Start of Input data
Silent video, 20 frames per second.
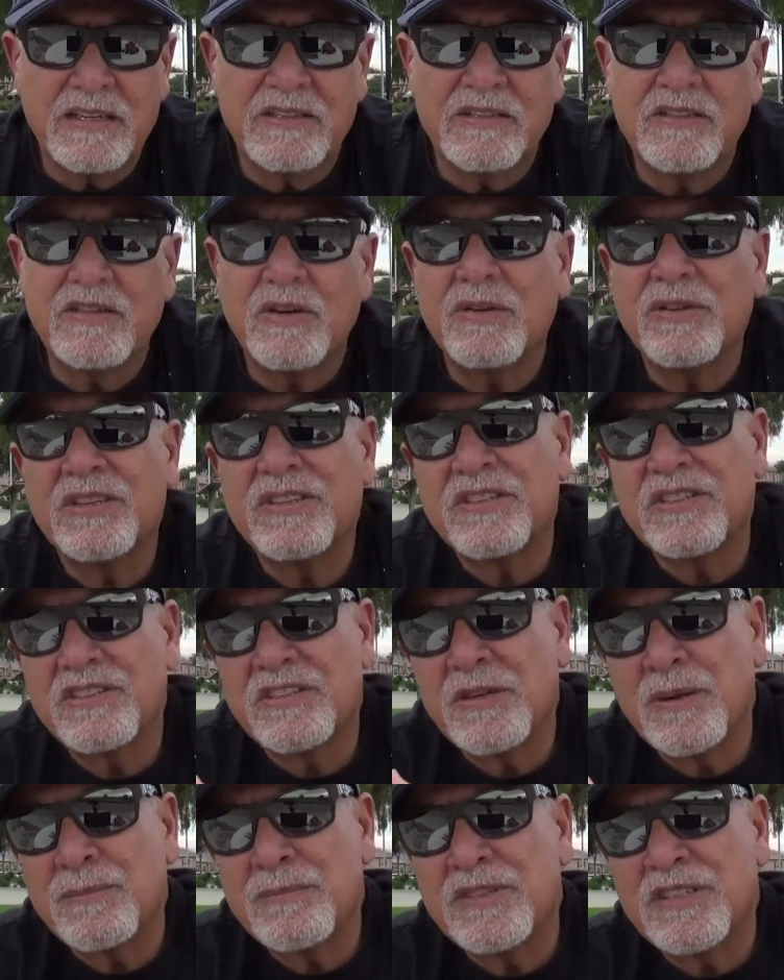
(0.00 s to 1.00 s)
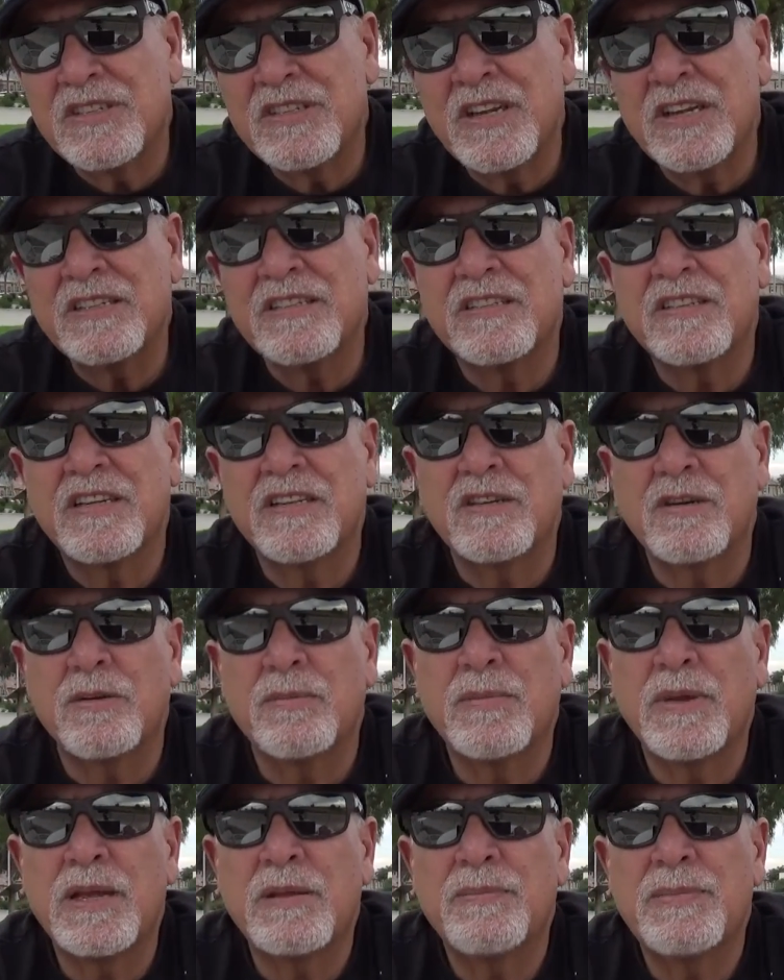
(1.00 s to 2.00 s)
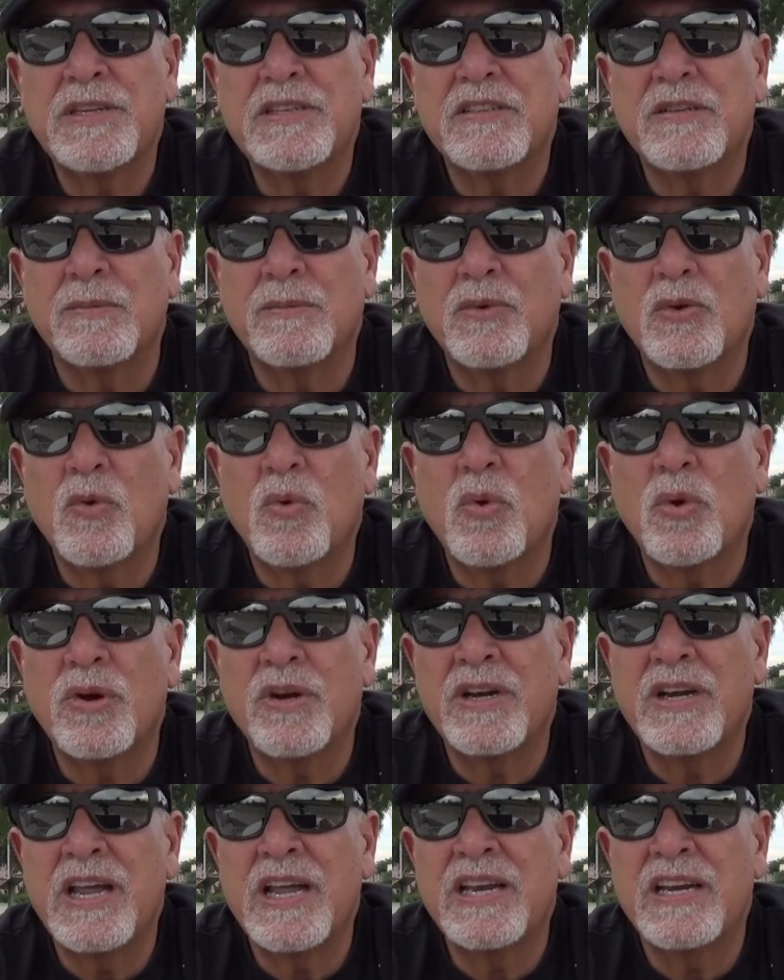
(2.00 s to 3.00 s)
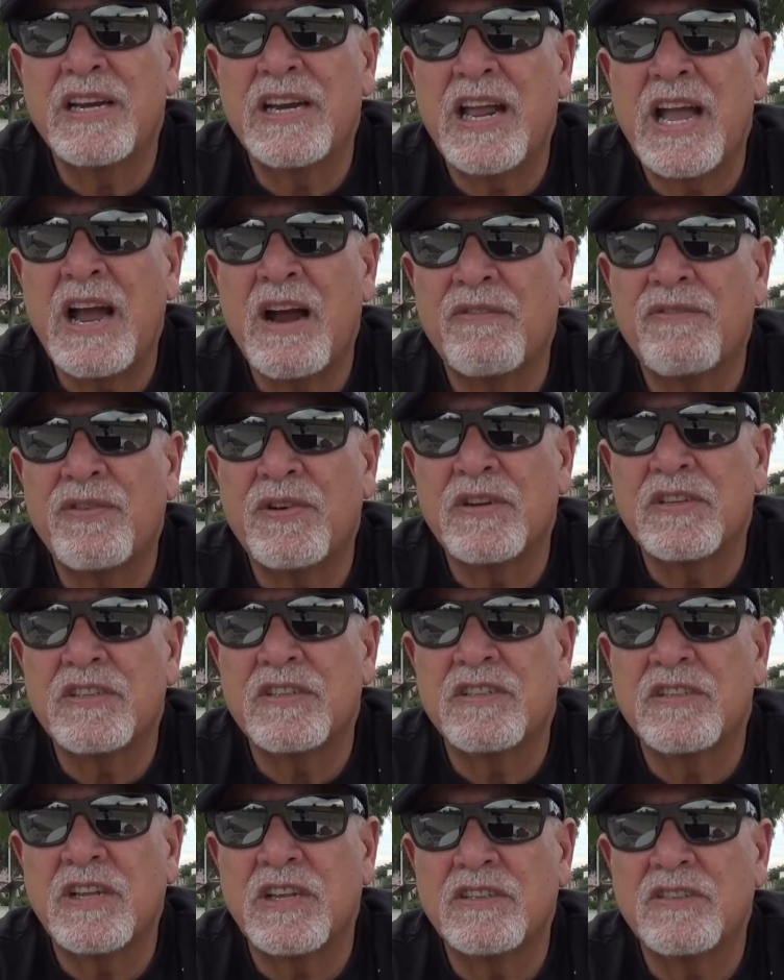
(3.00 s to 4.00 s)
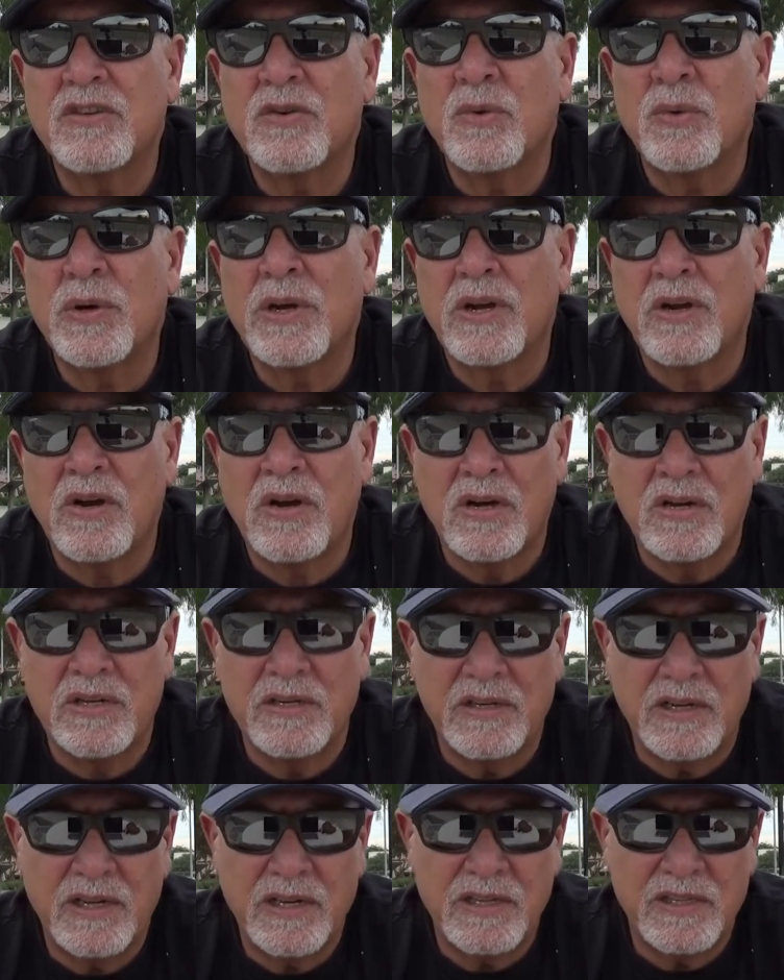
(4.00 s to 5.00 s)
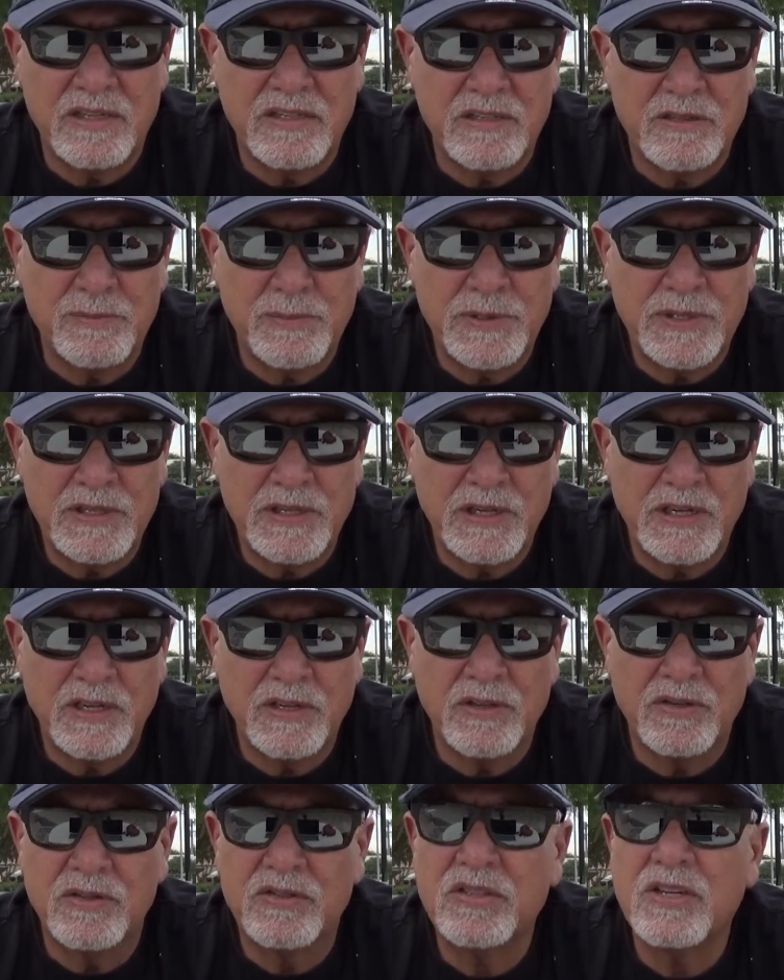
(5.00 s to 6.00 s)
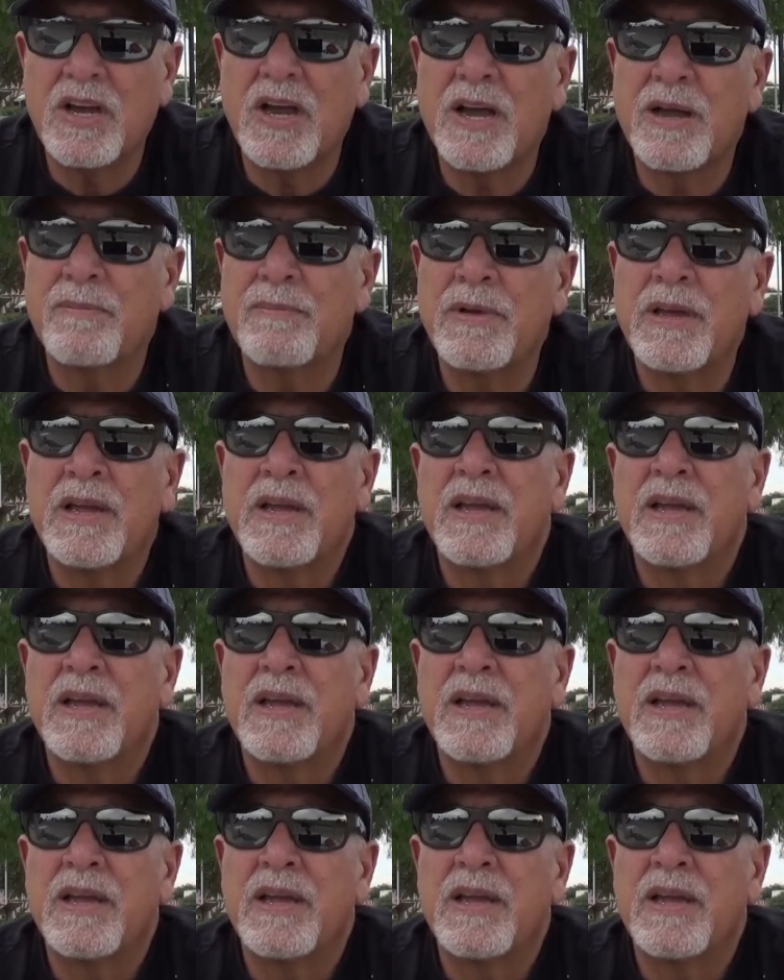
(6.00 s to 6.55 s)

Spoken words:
And so there's some sense that there may be some coordinated efforts that's going on at this particular time.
End of Input data
Goal of the exercise. Any pictures should be dropped; transcribe the rest of the records above exactly.

Result.
Silent video, 20 frames per second.
(0.00 s to 1.00 s)
(1.00 s to 2.00 s)
(2.00 s to 3.00 s)
(3.00 s to 4.00 s)
(4.00 s to 5.00 s)
(5.00 s to 6.00 s)
(6.00 s to 6.55 s)

Spoken words:
And so there's some sense that there may be some coordinated efforts that's going on at this particular time.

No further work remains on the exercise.